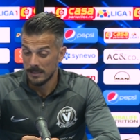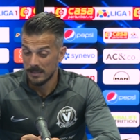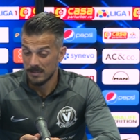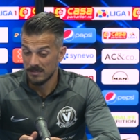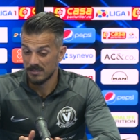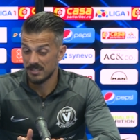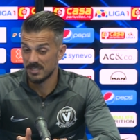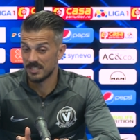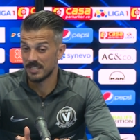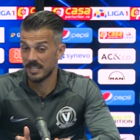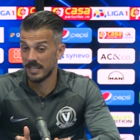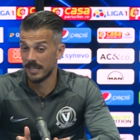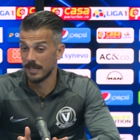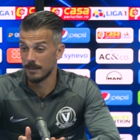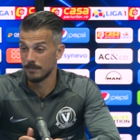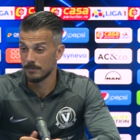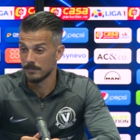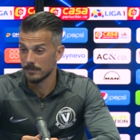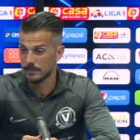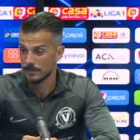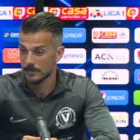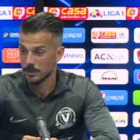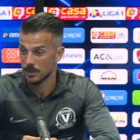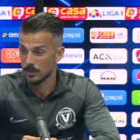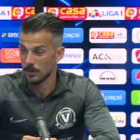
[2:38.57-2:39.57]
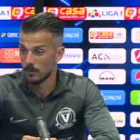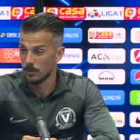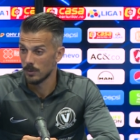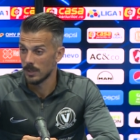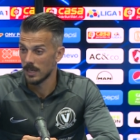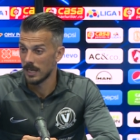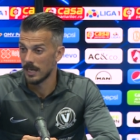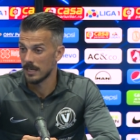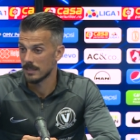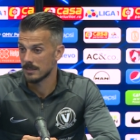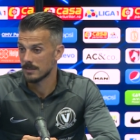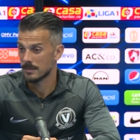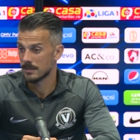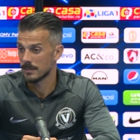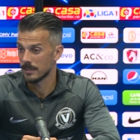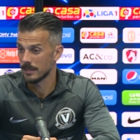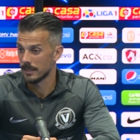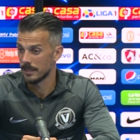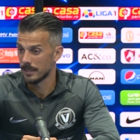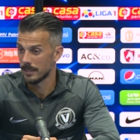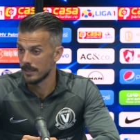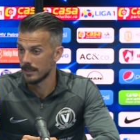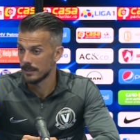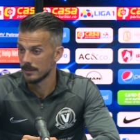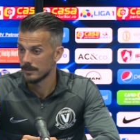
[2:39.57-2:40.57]
this game. So last
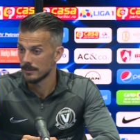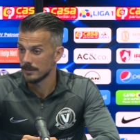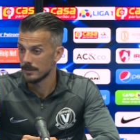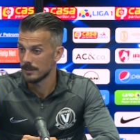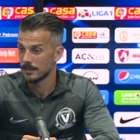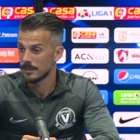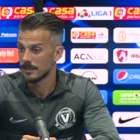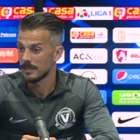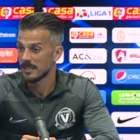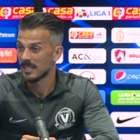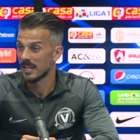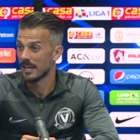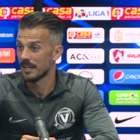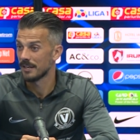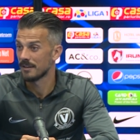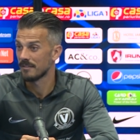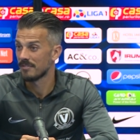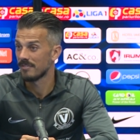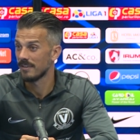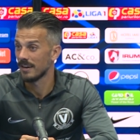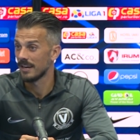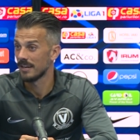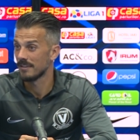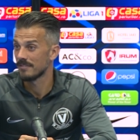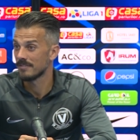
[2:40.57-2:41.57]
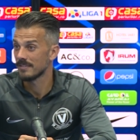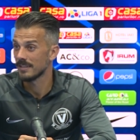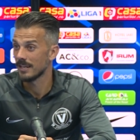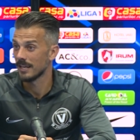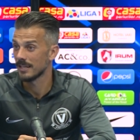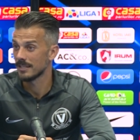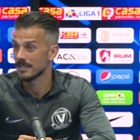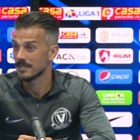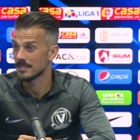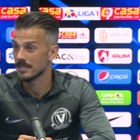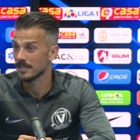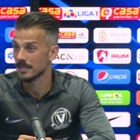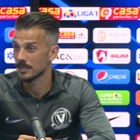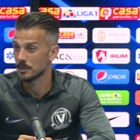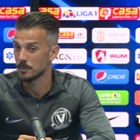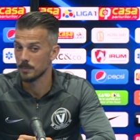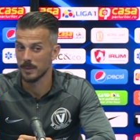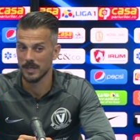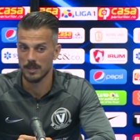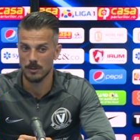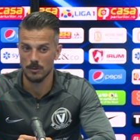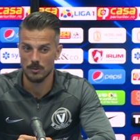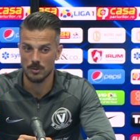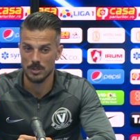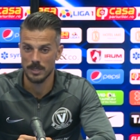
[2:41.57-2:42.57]
uh, 95, 96
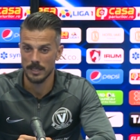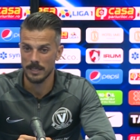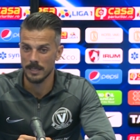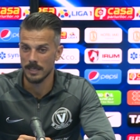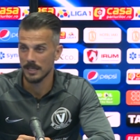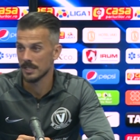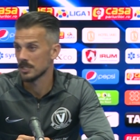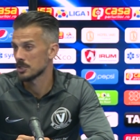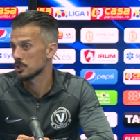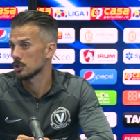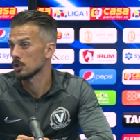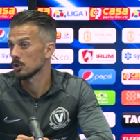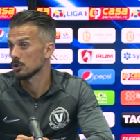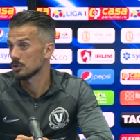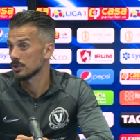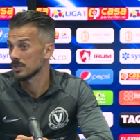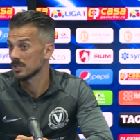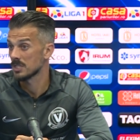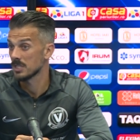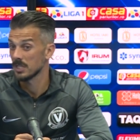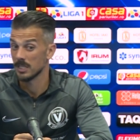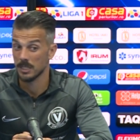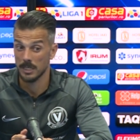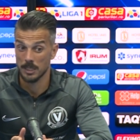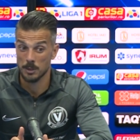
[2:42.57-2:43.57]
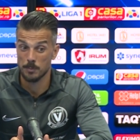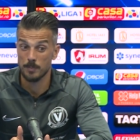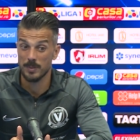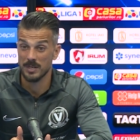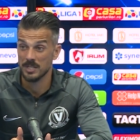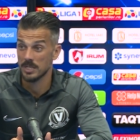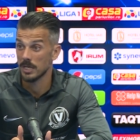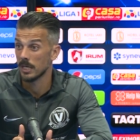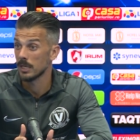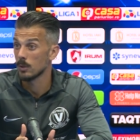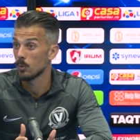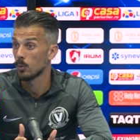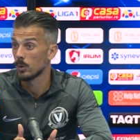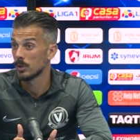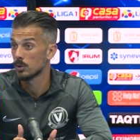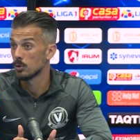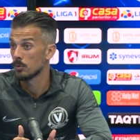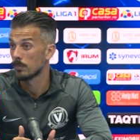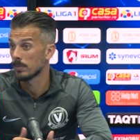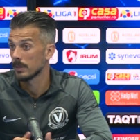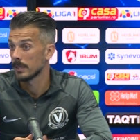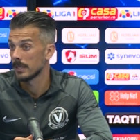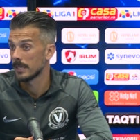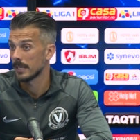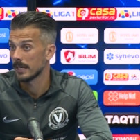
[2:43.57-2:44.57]
minutes, and it's not easy, especially when you
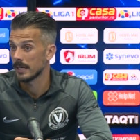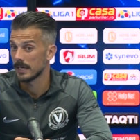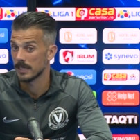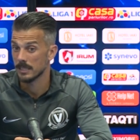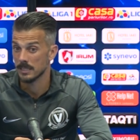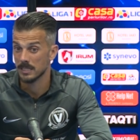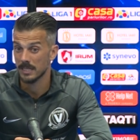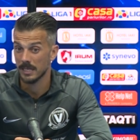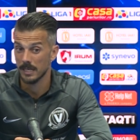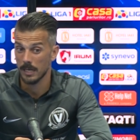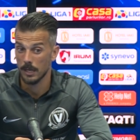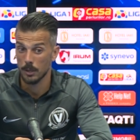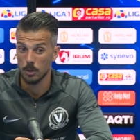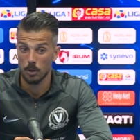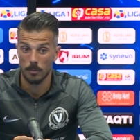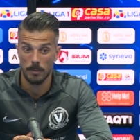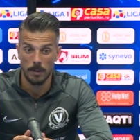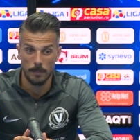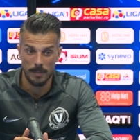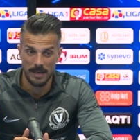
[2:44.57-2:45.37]
play against Craiova.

- - -

PROBLEM REQUIREMENTS: A word-for-word copy of the records is needed, with no pictures carried over.

ANSWER FOR THE TASK:
[2:38.57-2:39.57]
[2:39.57-2:40.57]
this game. So last
[2:40.57-2:41.57]
[2:41.57-2:42.57]
uh, 95, 96
[2:42.57-2:43.57]
[2:43.57-2:44.57]
minutes, and it's not easy, especially when you
[2:44.57-2:45.37]
play against Craiova.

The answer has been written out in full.